2 mars 2023 - 07:00
La séquestration et le captage du carbone : le leurre vert des pétrolières!
Par: Le Courrier
« Si vous ne pouvez les vaincre, joignez-vous à eux », dit un proverbe anglais. Comme la politique du déni climatique fonctionne de moins en moins, l’industrie pétrolière et gazière fait de grands efforts dans sa publicité pour tout peinturer en « vert ». Son puissant lobby influence profondément la politique des gouvernements du Canada et des États-Unis. À entendre les pubs de l’industrie et les discours de certains politiciens, on serait tenté de croire que la réduction de nos émissions de carbone s’est cristallisée en un mantra de ces compagnies soudainement devenues soucieuses de respecter les avertissements du GIEC.
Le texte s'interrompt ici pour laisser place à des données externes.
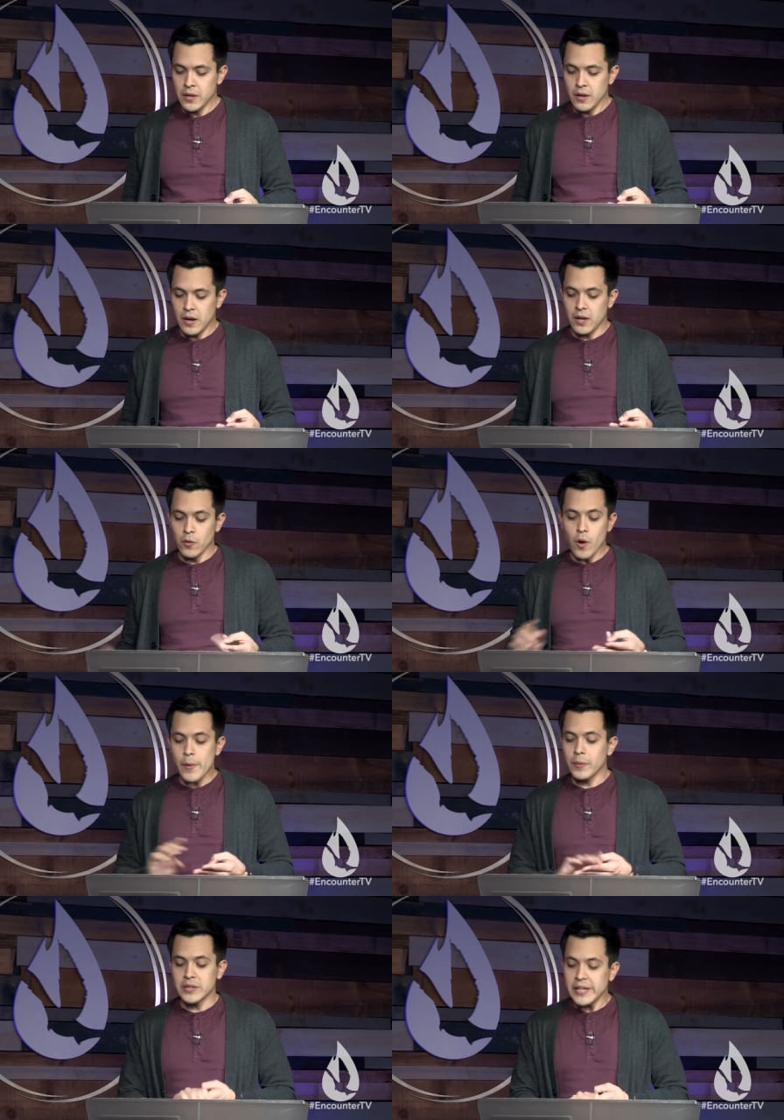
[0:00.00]
Uh, the
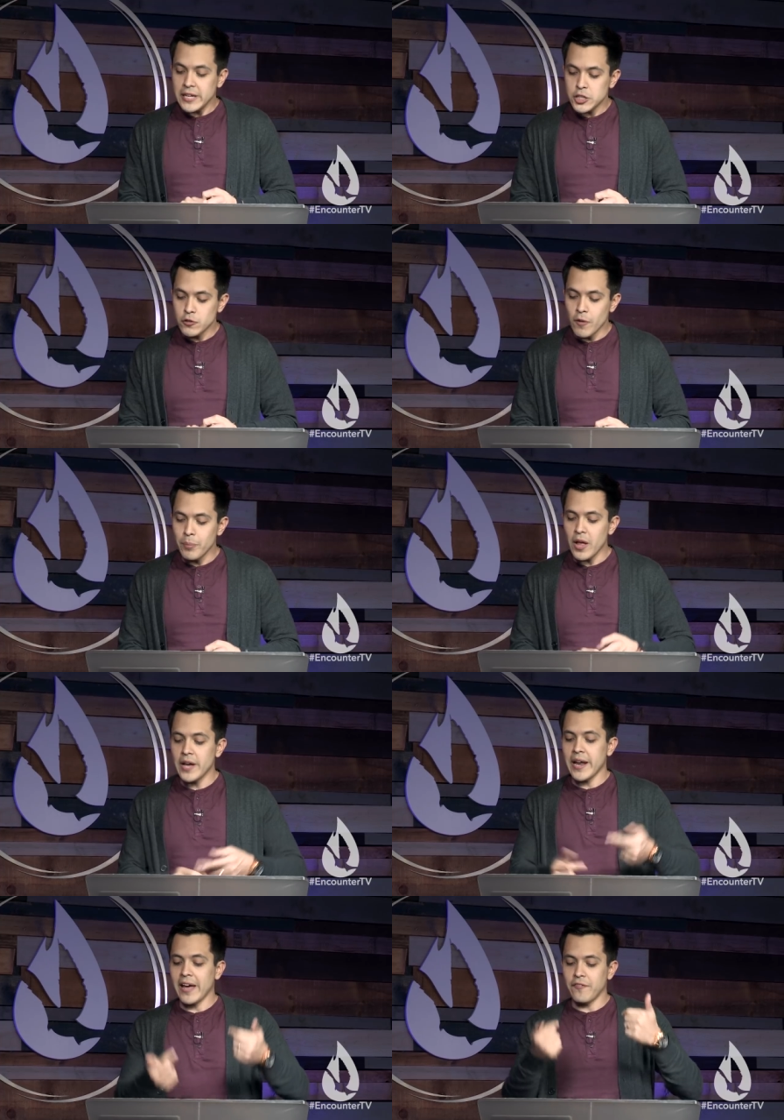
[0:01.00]
woman with the issue of
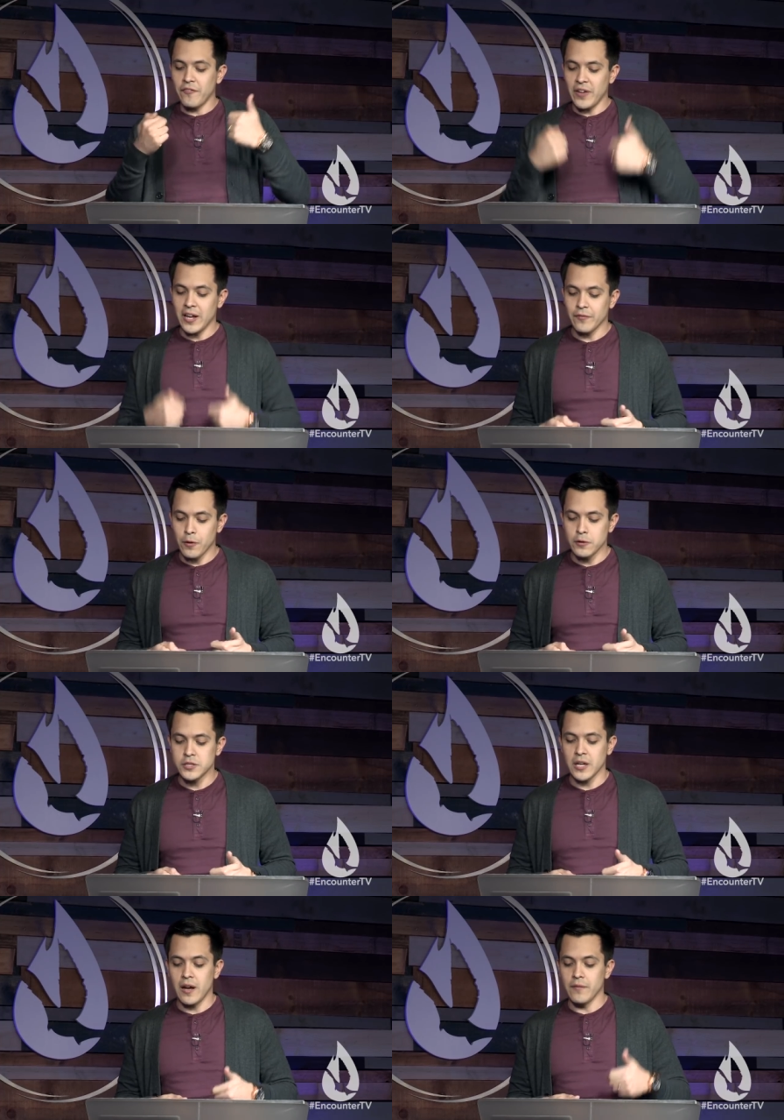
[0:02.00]
blood had faith for
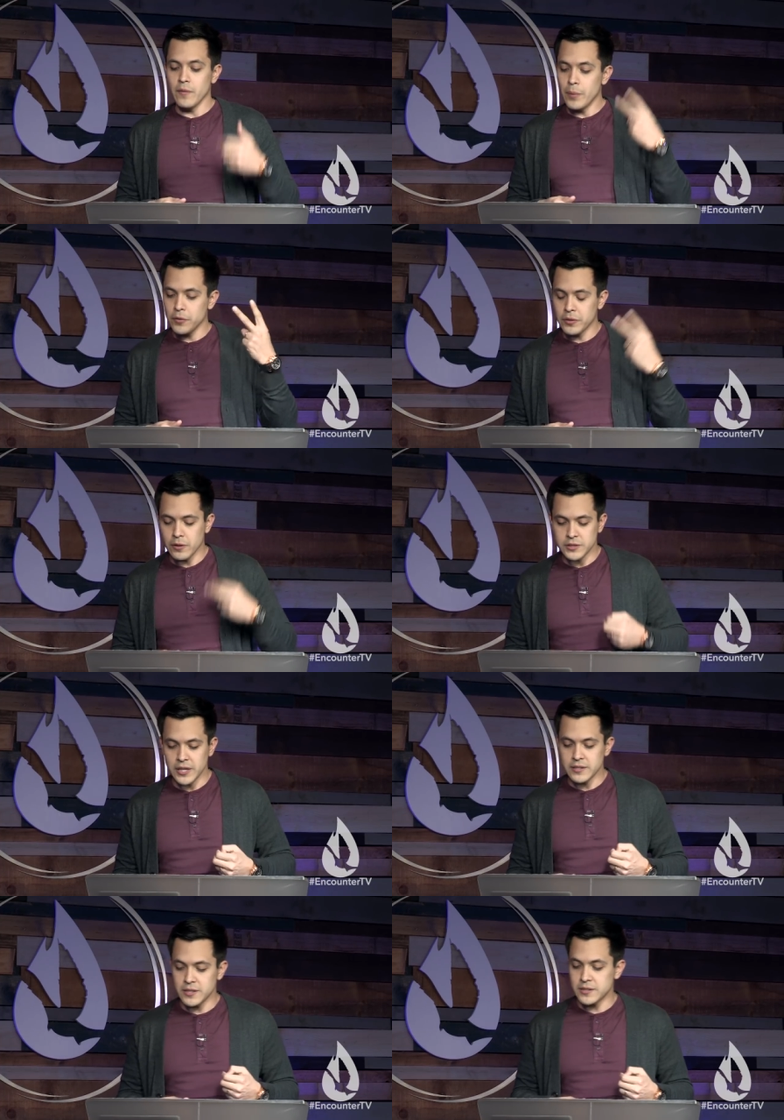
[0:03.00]
herself. Both of those
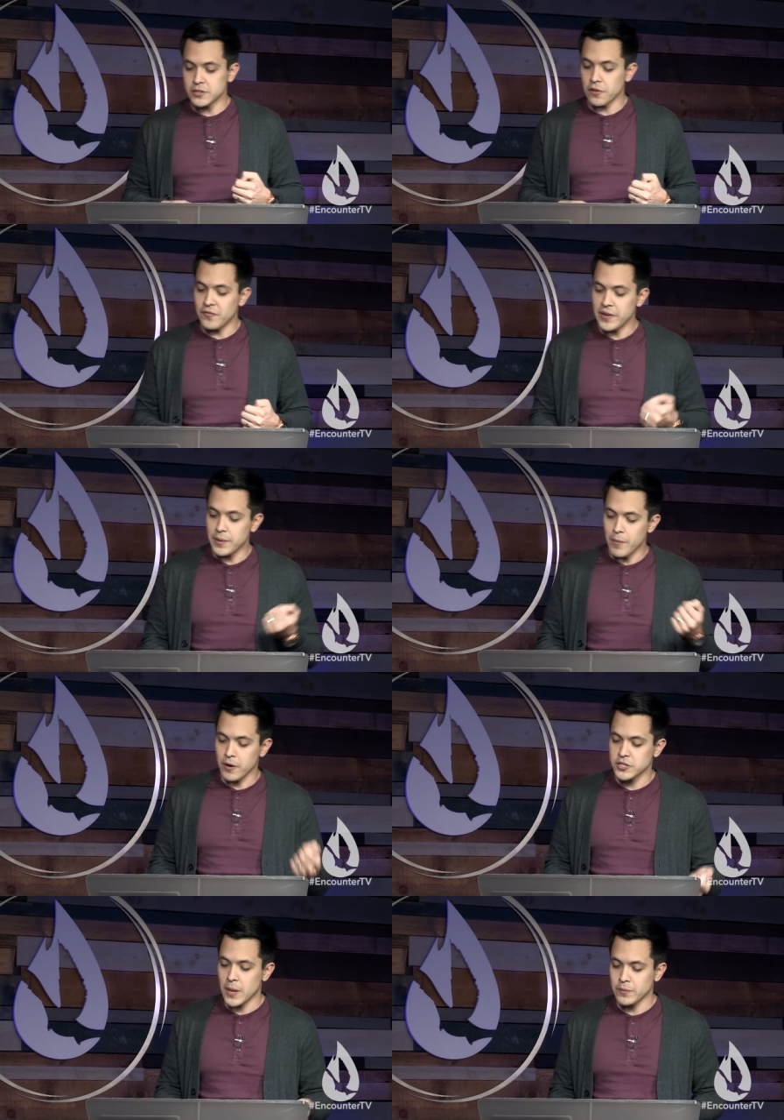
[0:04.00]
instances are found in Mark
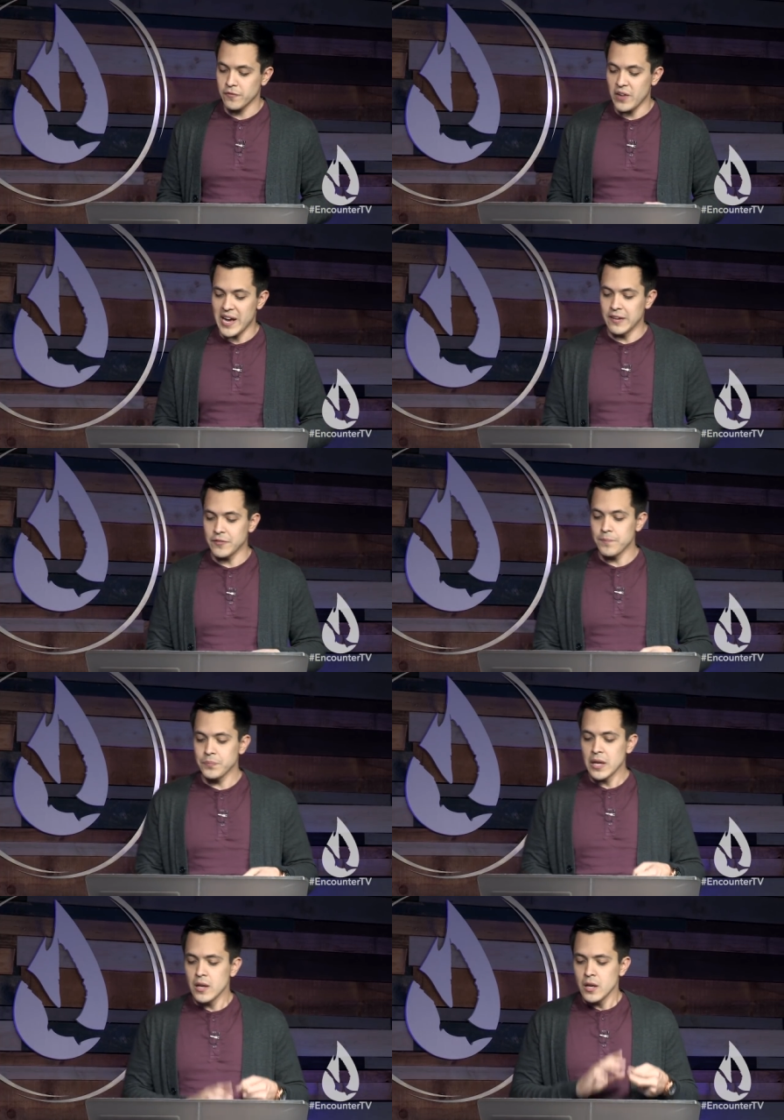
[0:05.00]
chapter 5.
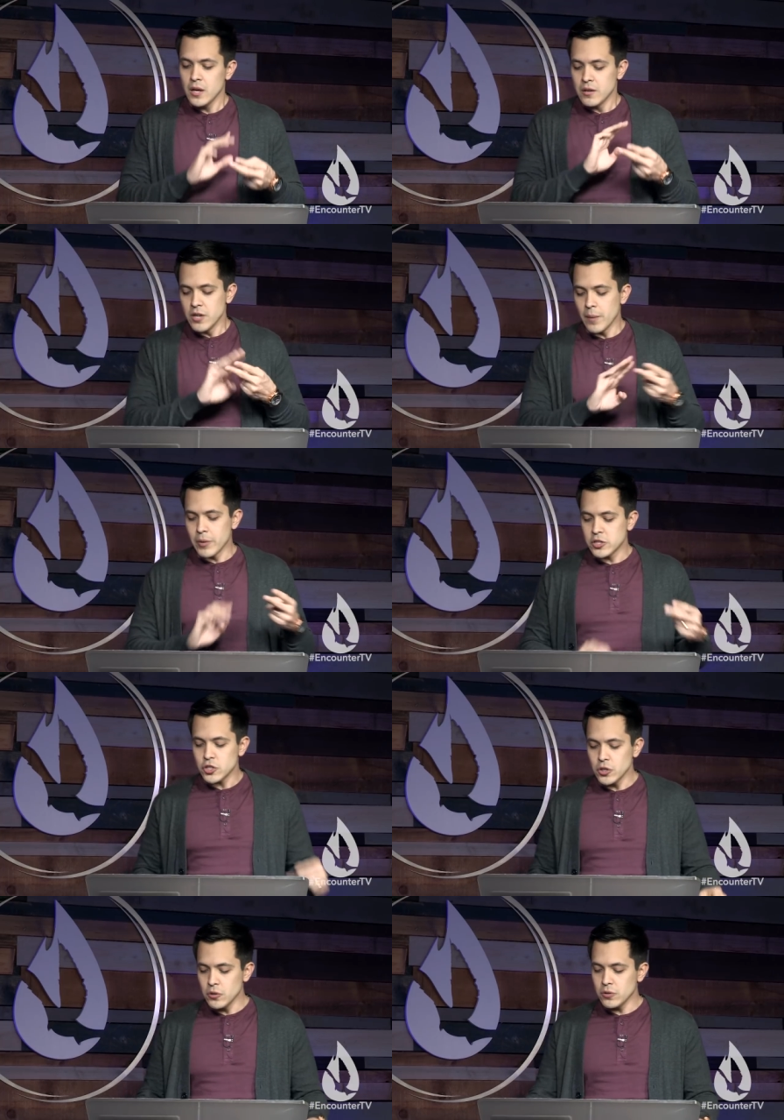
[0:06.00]
Number
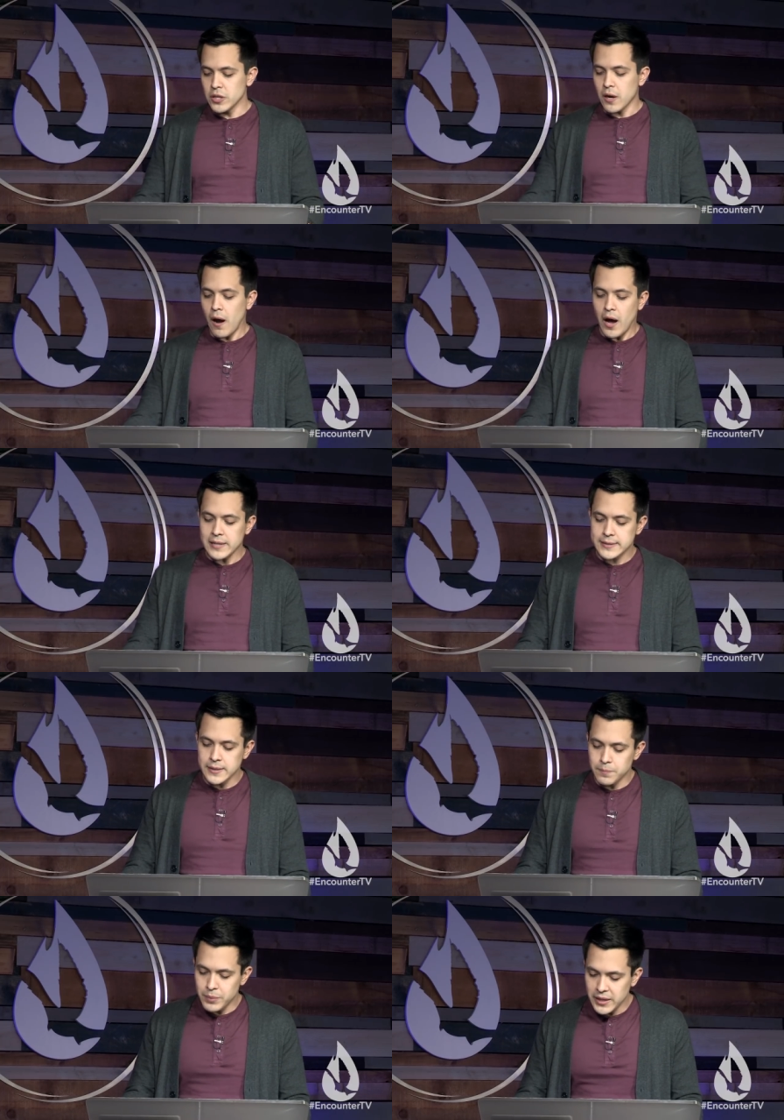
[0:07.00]
two, the cause
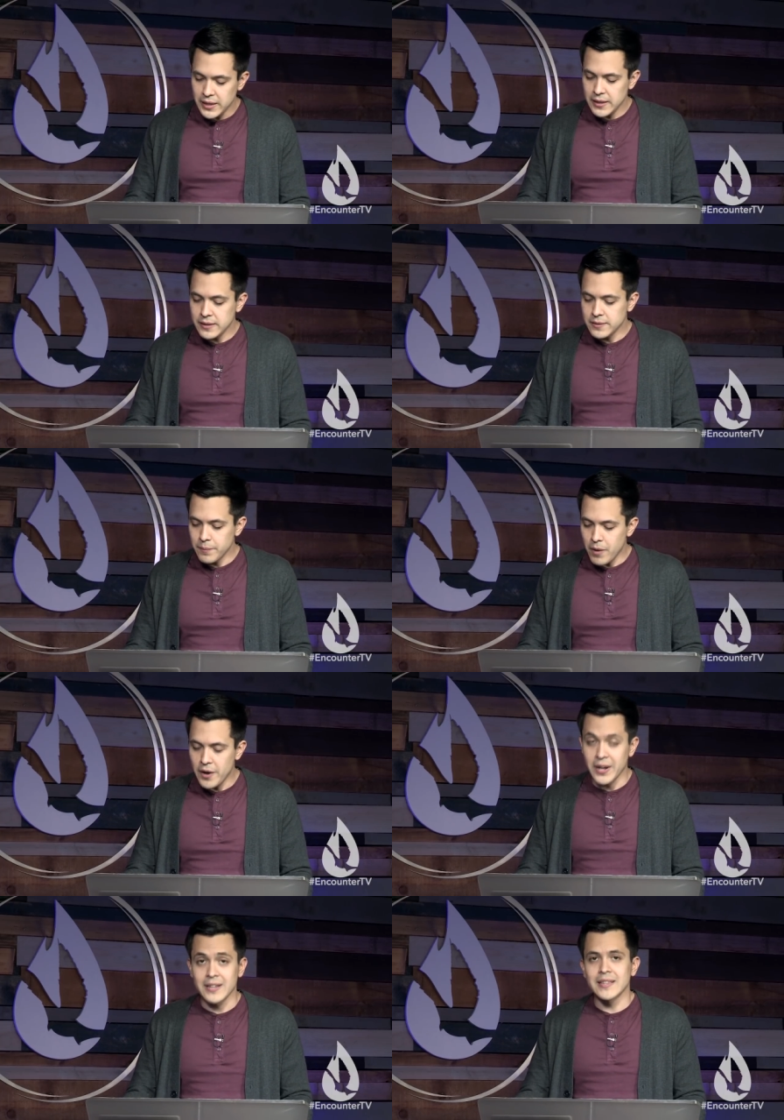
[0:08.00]
could be demonic.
Rien de moins sûr! Certes, ils utilisent les bons mots pour répondre à une anxiété généralisée face aux changements climatiques. Mais comme dans tout appât qui a l’air appétissant, c’est ce qui est dissimulé dans le non-dit qui est dangereux. Par exemple, c’est avec tambour et trompette que l’Alliance nouvelles voies annonce dans ses nombreuses pubs qu’elle « est présentement à l’œuvre pour faire progresser les premières étapes des travaux nécessaires à la construction de la plus importante infrastructure de captage et de stockage du carbone (CSC) à l’échelle mondiale, dans la région des sables bitumineux du nord de l’Alberta… en vue de réduire de 22 millions de tonnes par an d’ici 2030 les émissions provenant de l’exploitation des sables bitumineux et d’atteindre la carboneutralité d’ici 2050 ».
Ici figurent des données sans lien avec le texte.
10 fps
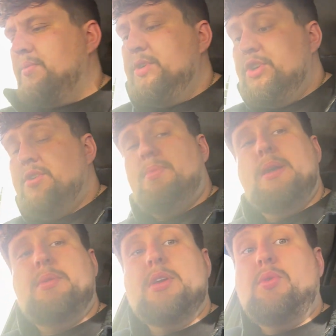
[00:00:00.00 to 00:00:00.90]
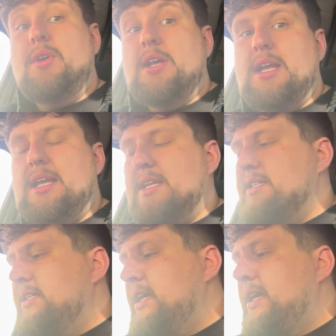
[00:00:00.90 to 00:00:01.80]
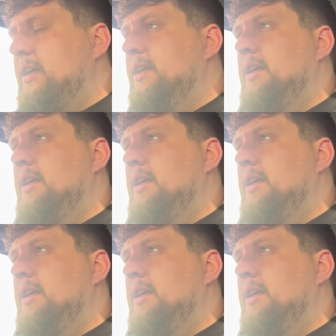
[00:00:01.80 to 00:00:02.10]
and we should be able to quite clearly see it.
Examinons les mots « captage et stockage du carbone (CSC) » que l’on trouve dans leur communiqué. C’est l’hameçon à l’intérieur du beau ver dodu que l’industrie dandine devant les poissons que nous sommes. Le Plan de réduction des émissions du Canada a plusieurs volets, dont celui d’un crédit d’impôt pour la séquestration du carbone. Donc, l’Alliance nouvelles voies propose de capturer le carbone de chaque baril de pétrole au point où il est extrait du sol. L’astuce, c’est que moins d’émissions par baril signifie que ses membres pourraient augmenter le nombre de barils de pétrole produits tout en respectant ce plan canadien.

Mais ce Plan permet une belle échappatoire : la combustion des énergies fossiles dans un pays étranger n’est pas comptabilisée dans le bilan des émissions canadiennes de GES. Est-ce que ces compagnies pourraient également affirmer que notre pétrole canadien, consommé dans une voiture aux États-Unis ou en Asie, ne produira pas de carbone? Et que ce carbone ne grossira pas le bilan planétaire de ce gaz à effet de serre? Pourquoi est-ce les GES du pétrole canadien, qu’il soit brûlé ici ou ailleurs, n’entrent-ils pas dans l’équation climatique de la planète?

Comme cette séquestration du carbone est une technologie très dispendieuse et très controversée, 500 organisations et personnalités publiques ont mis en garde les gouvernements du Canada et des États-Unis. Ils affirment que le captage et le stockage du carbone ne sont pas une solution. Au contraire, c’est « une distraction dangereuse mise de l’avant par les grands pollueurs qui ont créé la crise climatique ». Un militant contre un projet de GNL au Texas, M. Hinojosa, a comparé cette technologie à un diachylon déposé sur une blessure par balle (« Band-aid on a bullet hole ») et une spécialiste australienne du carbone, Polly Hemming, a déclaré ce qui suit : « La séquestration du carbone a toujours été de l’écoblanchiment pour la production de pétrole et de gaz. Les crédits relatifs à la séquestration du carbone pour la production de gaz et de pétrole sont de l’écoblanchiment surajouté à de l’écoblanchiment. »

L’action proposée par l’Alliance nouvelles voies est claire : utiliser la très controversée séquestration du carbone pour réduire les émissions par baril, avec l’aide de tous ces crédits d’impôt aux frais des contribuables. De plus, une comptabilité créative permet de ne pas comptabiliser la production du carbone de notre pétrole lorsqu’il sort des systèmes d’échappement des autos en pays étrangers.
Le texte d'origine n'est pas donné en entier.